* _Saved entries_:
•••••
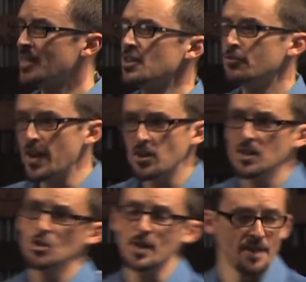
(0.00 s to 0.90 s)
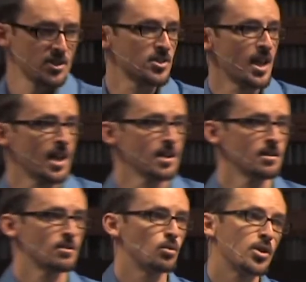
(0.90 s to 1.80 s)
I think fairly you would have to
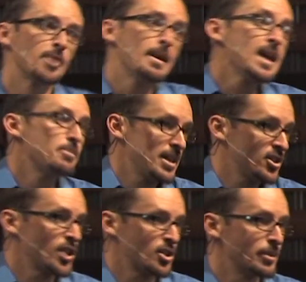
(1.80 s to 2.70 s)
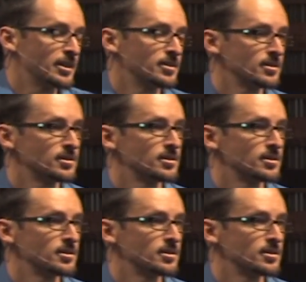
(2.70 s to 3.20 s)
say, well, there may be a judgment.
•••••
* _Exercise_:
Repeat the records above exactly, without pictures.

* _Completed exercise_:
(0.00 s to 0.90 s)
(0.90 s to 1.80 s)
I think fairly you would have to
(1.80 s to 2.70 s)
(2.70 s to 3.20 s)
say, well, there may be a judgment.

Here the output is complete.